Print nothing except the line holding "Silent video, 13.5 frames per second." and the lines that come after it in the material below, and leave the pictures out.

*** Provided data ***

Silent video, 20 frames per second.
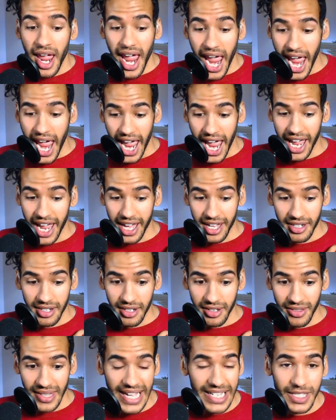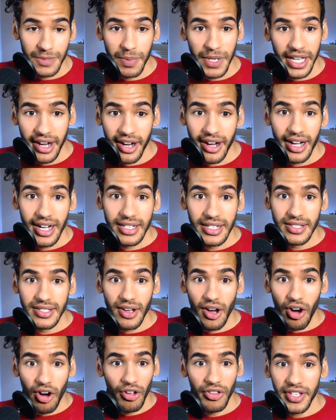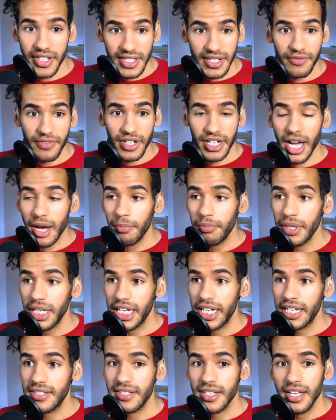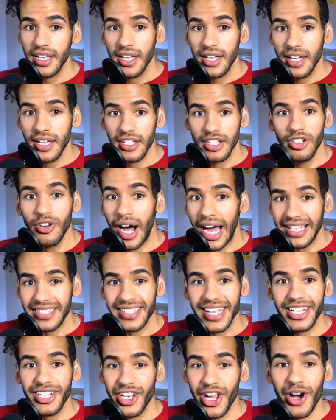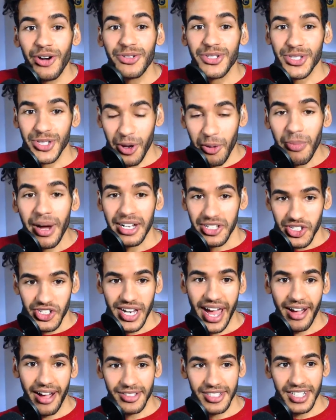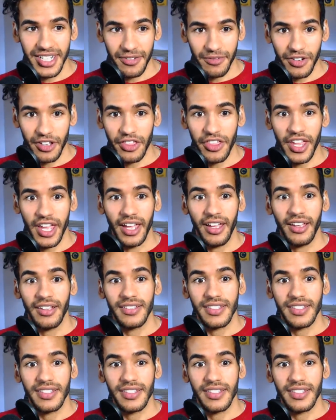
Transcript: And that's because all these different companies, I say no so much now to different things.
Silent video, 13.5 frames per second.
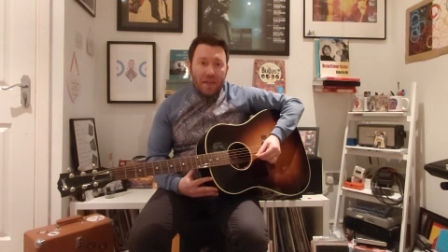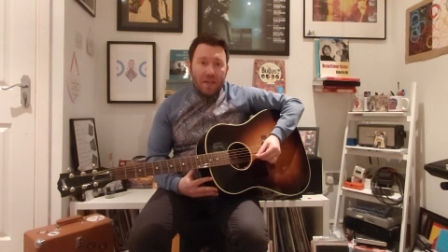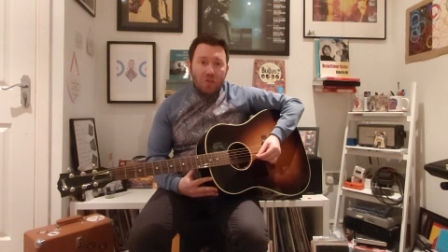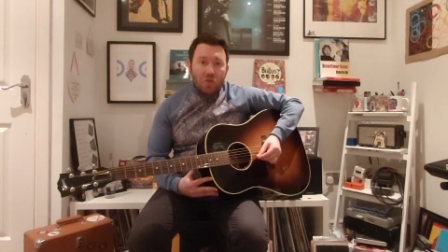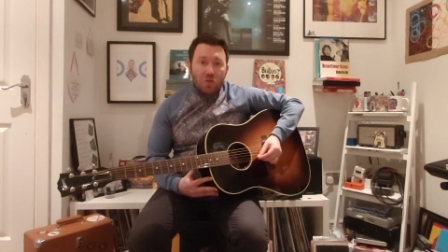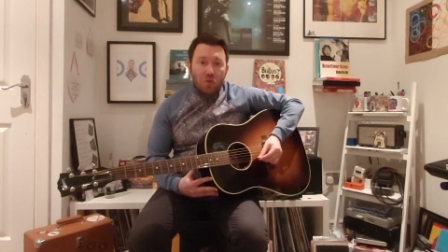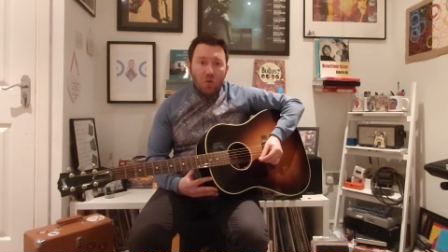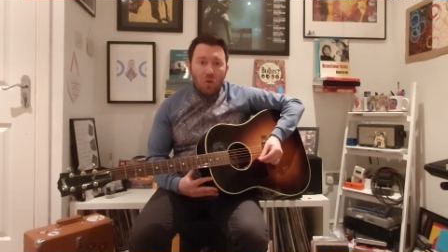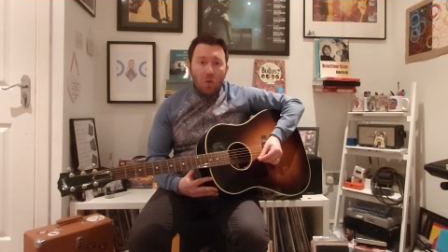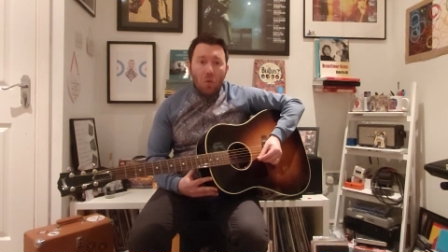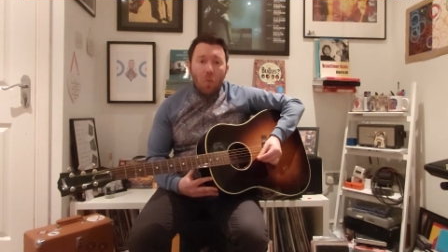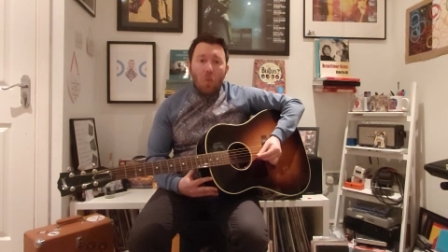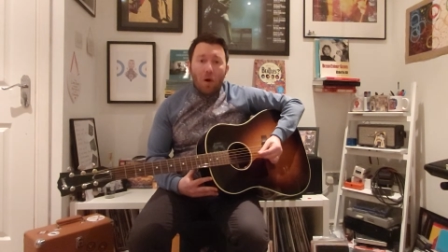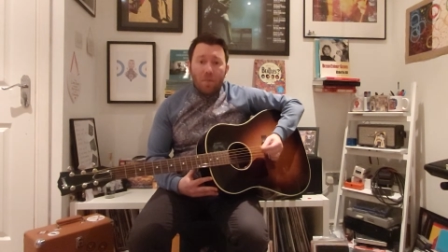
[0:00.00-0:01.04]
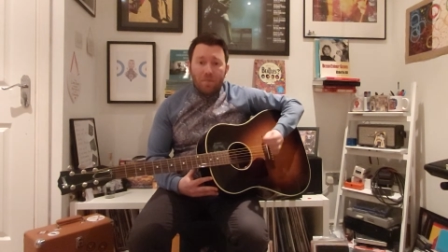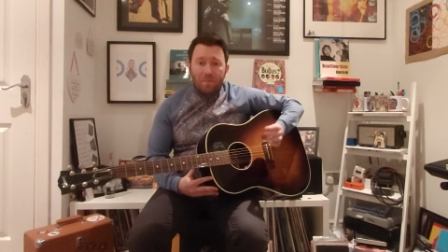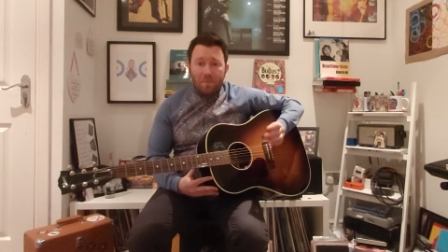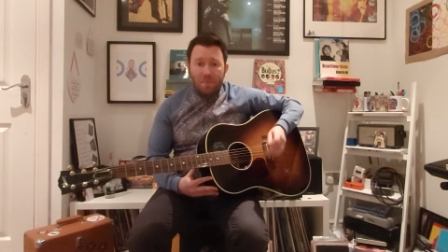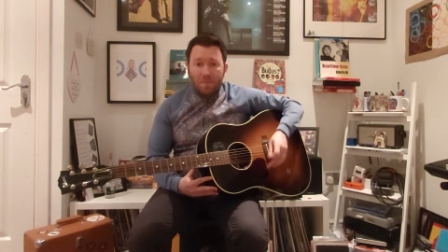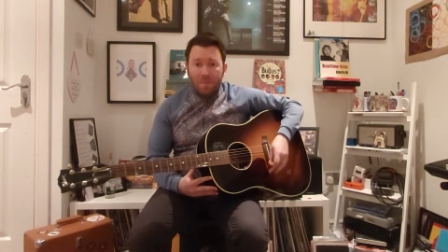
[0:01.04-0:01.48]
2,
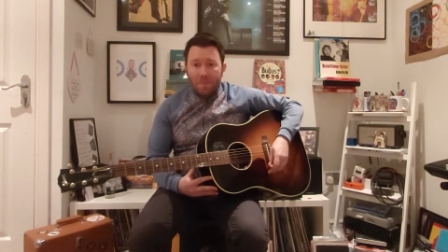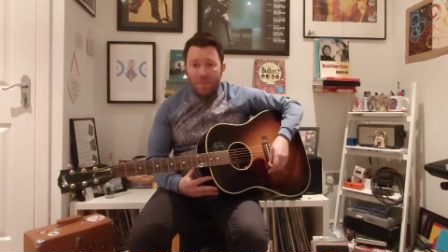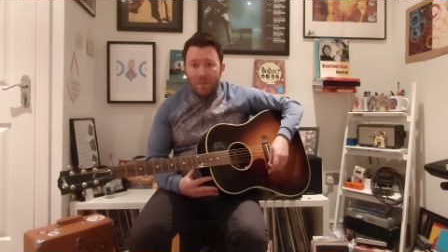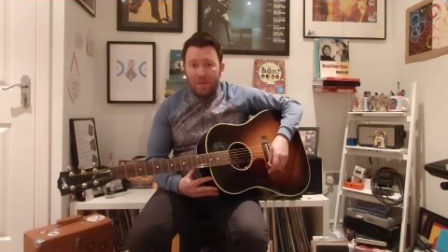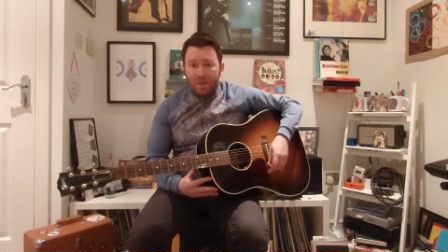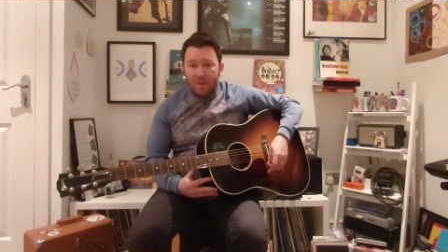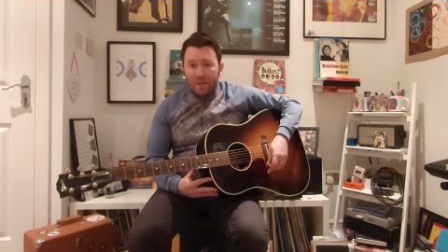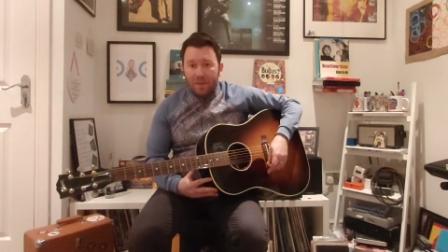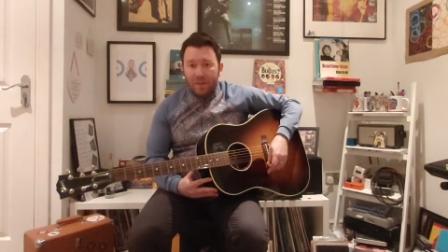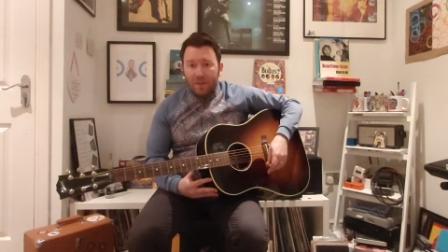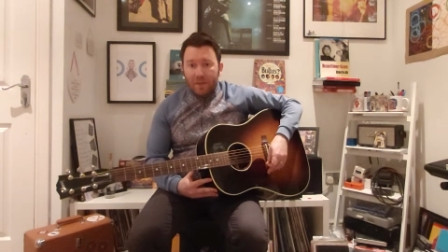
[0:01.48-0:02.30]
1.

***

* **Response area**
Silent video, 13.5 frames per second.
[0:00.00-0:01.04]
[0:01.04-0:01.48]
2,
[0:01.48-0:02.30]
1.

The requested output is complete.